Could you transcribe every record below exactly, leaving out the pictures?

(Collected data)
#####
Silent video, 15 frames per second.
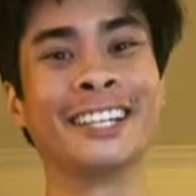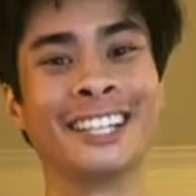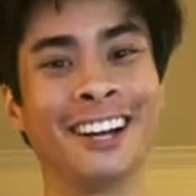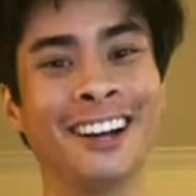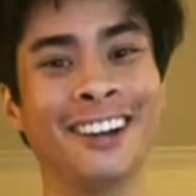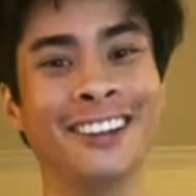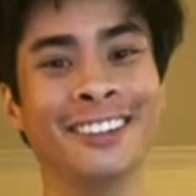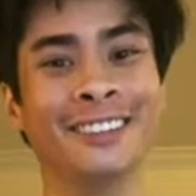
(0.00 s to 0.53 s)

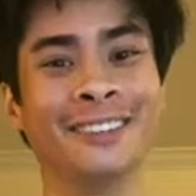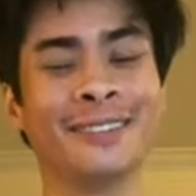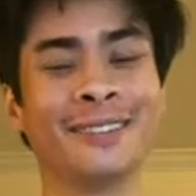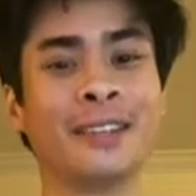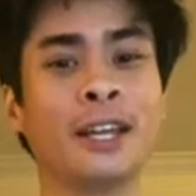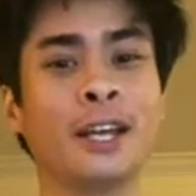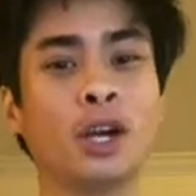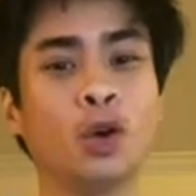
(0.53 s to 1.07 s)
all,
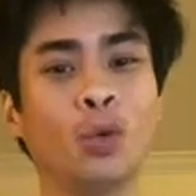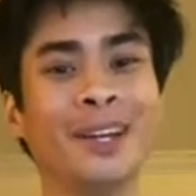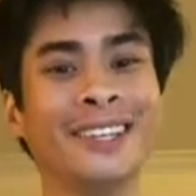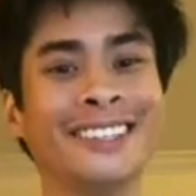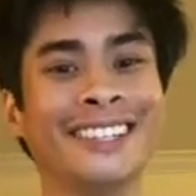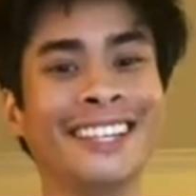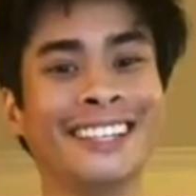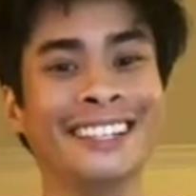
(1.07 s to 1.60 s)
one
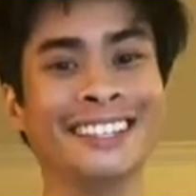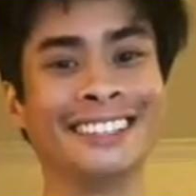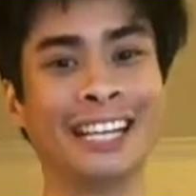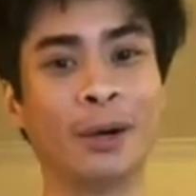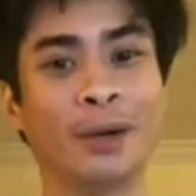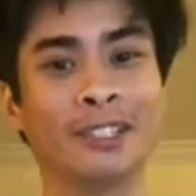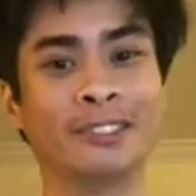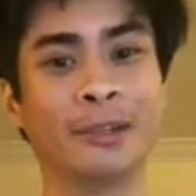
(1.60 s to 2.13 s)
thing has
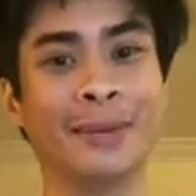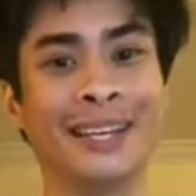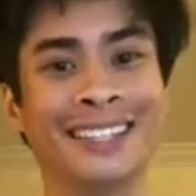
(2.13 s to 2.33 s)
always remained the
#####
Answer box —
Silent video, 15 frames per second.
(0.00 s to 0.53 s)

(0.53 s to 1.07 s)
all,
(1.07 s to 1.60 s)
one
(1.60 s to 2.13 s)
thing has
(2.13 s to 2.33 s)
always remained the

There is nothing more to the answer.